248P Granada Congress and Exhibitions Centre
6th European Congress of Pharmacology (EPHAR 2012)

 

 

Sevoflurane was more effective than remifentanil controlling hemodynamic function in patients undergoing laparoscopy

MV Bellido3, I Bellido1, T Fernandez-Vilchez T2, MJ Fernandez-Baena3, A Gomez-Luque2. 1University of Malaga, Pharmacology and Clinical Therapeutics, Spain, 2Virgen de la Victoria University Hospital, Anaesthesia Service, Spain, 3Carlos Haya University Hospital, Anaesthesia Service, Spain

 

Background: Significant hemodynamic effects (increases of QT dispersion, heart rate (HR) variability, reduced mean arterial pressure (MAP)) have been described during pneumoperitoneum associated with head-up position in patients undergoing laparoscopy surgery regardless to the anesthetic techniques used (1). Sevoflurane provides a better myocardial protection than isoflurane. Remifentanil rapid onset of action, short half-life, and lack of hemodynamic effects make it a versatile drug for hemodynamic control during surgery. Controlled studies are needed to determine the best anesthetic able to control the hemodynamic response during surgery without causing significant cardiovascular depression.
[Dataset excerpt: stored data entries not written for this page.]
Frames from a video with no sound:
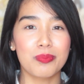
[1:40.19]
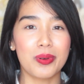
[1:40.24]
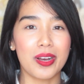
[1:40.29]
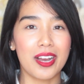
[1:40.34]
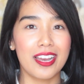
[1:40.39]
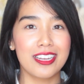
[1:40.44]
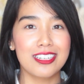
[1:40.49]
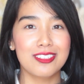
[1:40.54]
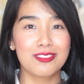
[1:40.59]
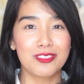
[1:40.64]

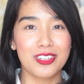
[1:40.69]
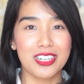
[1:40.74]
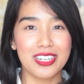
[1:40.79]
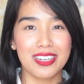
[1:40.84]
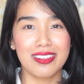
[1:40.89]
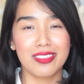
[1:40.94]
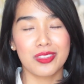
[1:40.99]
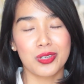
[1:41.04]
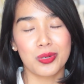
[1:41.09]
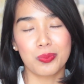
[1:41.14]
by
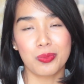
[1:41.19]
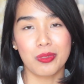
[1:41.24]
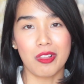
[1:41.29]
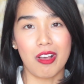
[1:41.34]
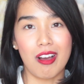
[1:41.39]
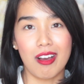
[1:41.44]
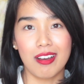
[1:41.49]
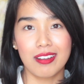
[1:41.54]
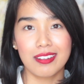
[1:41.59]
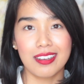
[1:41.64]
reading their
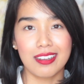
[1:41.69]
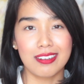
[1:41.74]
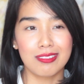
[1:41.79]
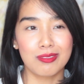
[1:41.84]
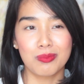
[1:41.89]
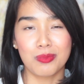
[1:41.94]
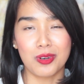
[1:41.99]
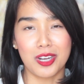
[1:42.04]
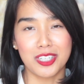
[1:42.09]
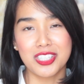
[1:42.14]
blog
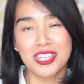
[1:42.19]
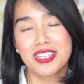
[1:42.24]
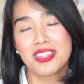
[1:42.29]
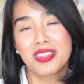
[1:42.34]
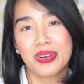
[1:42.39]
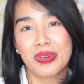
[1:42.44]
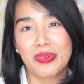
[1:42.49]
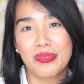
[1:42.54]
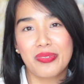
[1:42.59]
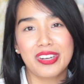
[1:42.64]
and
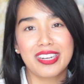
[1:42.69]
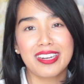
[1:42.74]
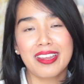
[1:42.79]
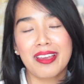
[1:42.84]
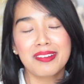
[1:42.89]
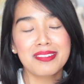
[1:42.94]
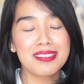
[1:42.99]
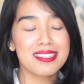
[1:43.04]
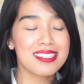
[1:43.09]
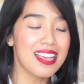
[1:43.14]
watching their
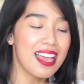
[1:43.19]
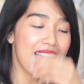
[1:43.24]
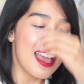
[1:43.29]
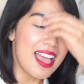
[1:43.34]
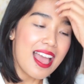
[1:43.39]
videos.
Aims: To quantify the efficacy and safety of sevoflurane repeated inhalatory bolus vs. one inhalatory bolus of sevoflurane followed by repeated remifentanil IV bolus in the hemodynamic function control during anesthesia in patients undergoing laparoscopy surgery.
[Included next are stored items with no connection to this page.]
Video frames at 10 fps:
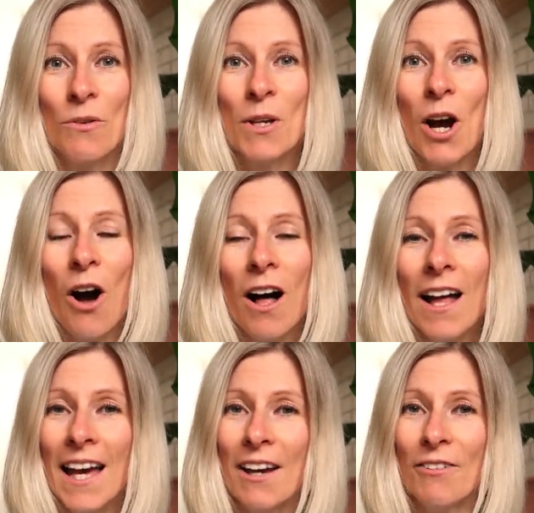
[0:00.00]
We all
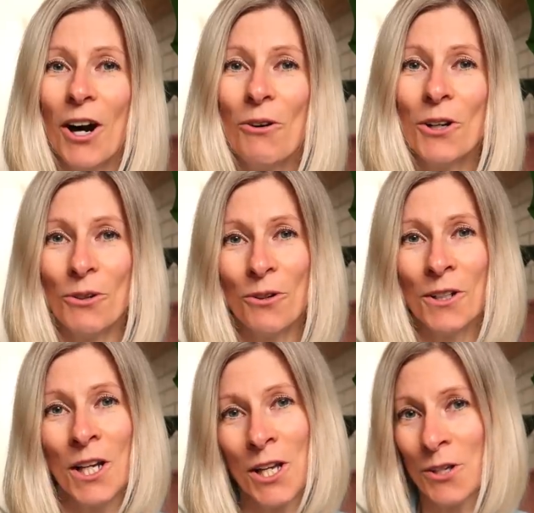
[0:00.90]
have our
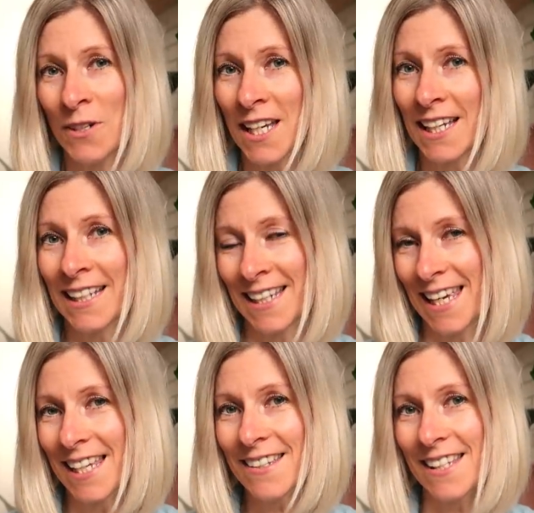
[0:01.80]
own unique
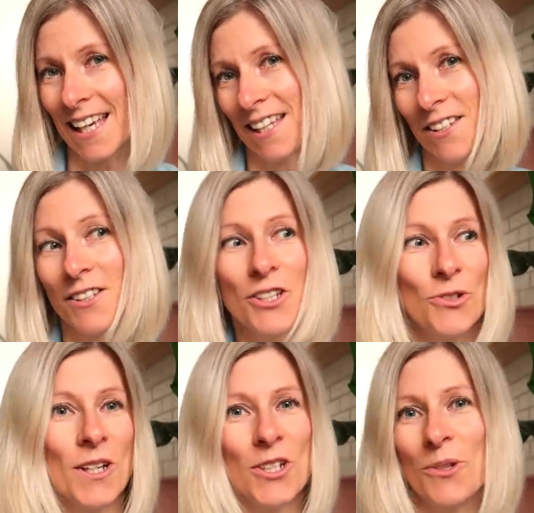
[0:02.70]
needs and
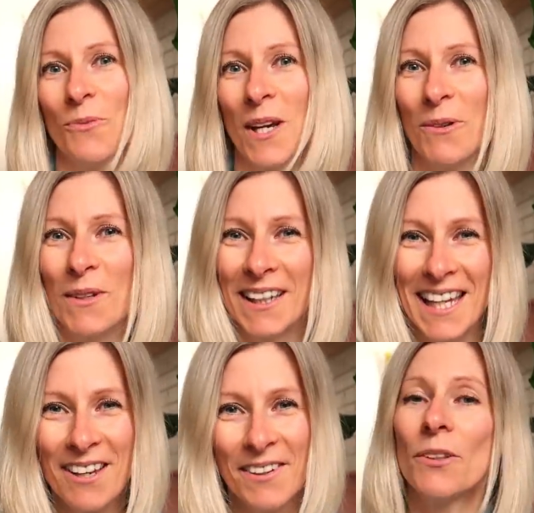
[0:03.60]
situation where we
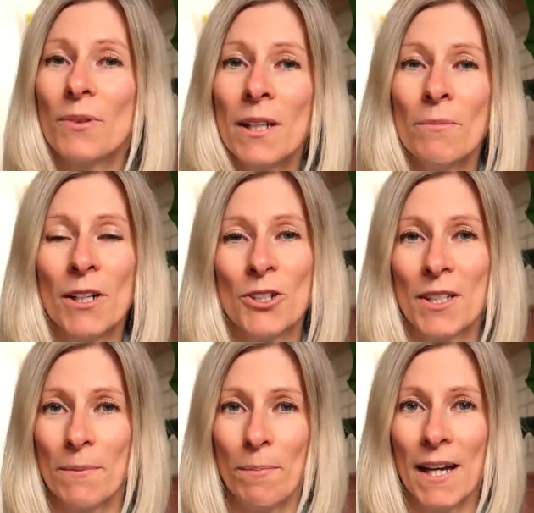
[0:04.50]
live. It very much
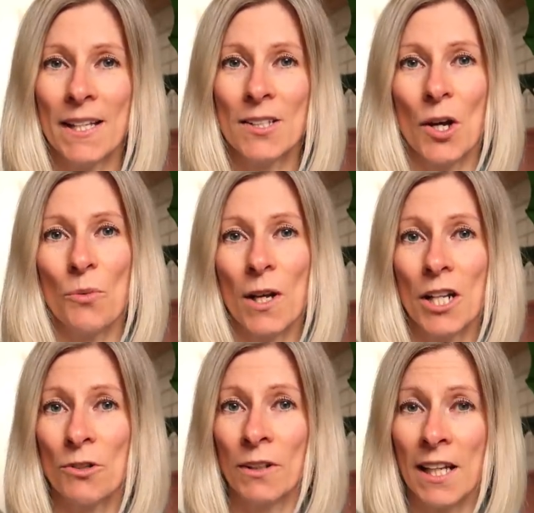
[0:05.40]
depends where
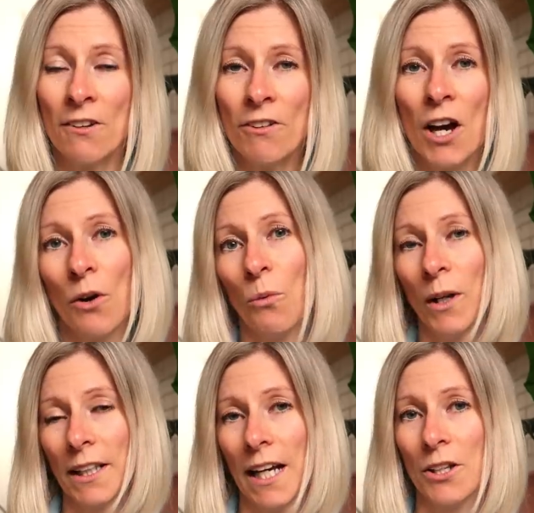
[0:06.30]
you live,
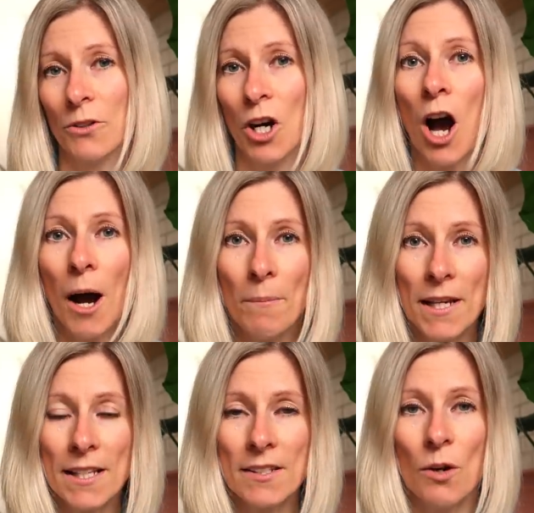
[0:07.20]
what are your
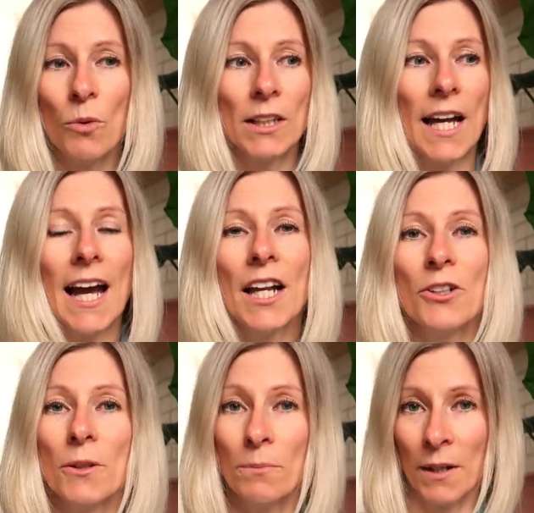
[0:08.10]
hobbies, what are
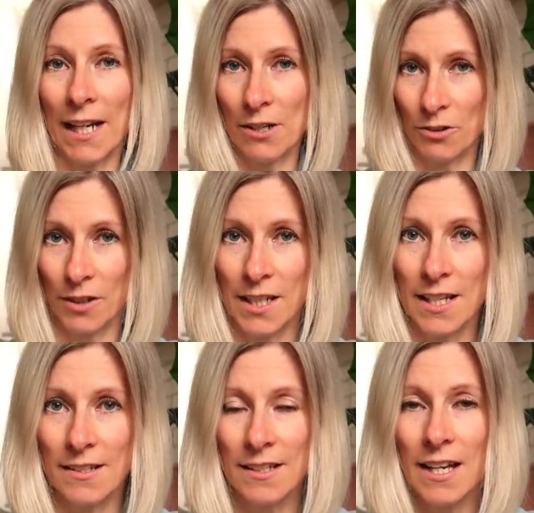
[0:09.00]
your
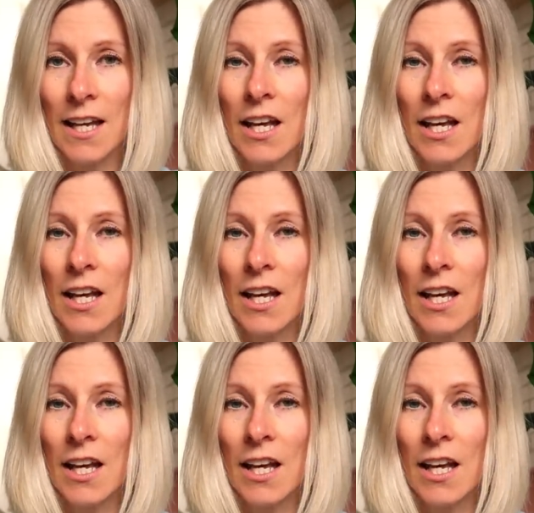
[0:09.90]
priorities.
Methods: After obtaining approval by Malaga University Ethics Review Board and informed consent prior to the study, a prospective, randomized and controlled study in ASA class I-III patients scheduled for elective abdominal laparoscopic major surgery undergoing general anesthesia was done. All patients received midazolam 0.03 mg/kg IV premedication and an inhaled induction with sevoflurane 8% (fresh gas flow 6 L/min, and FiO2 100%) one bolus, and cisatracurium 0.1 mg/kg bolus dose (after loss eyelash reflex). After that patients were randomized to sevoflurane 8%/3 min bolus dose group and remifentanil 2 µg/kg/2 min bolus dose + sevoflurane 1% continuous inhalation group. After then maintenance of anesthesia in both groups was the same (sevoflurane 1%, fresh gas flow 2 L/min, semi-closed circuit, and remifentanil 0.1 µg/kg/min, and cisatracurium 0.1 mg/kg/min. Clinical and surgical parameters, bispectral index, MAP, HR, pulse oxymetry and capnography were monitored. An excessive hemodynamic response was defined as a MAP or HR decrease of ≥15% below baseline values. Results were analyzed by Student t test, ANOVA test followed by Bonferroni post-test, and Chi-square test.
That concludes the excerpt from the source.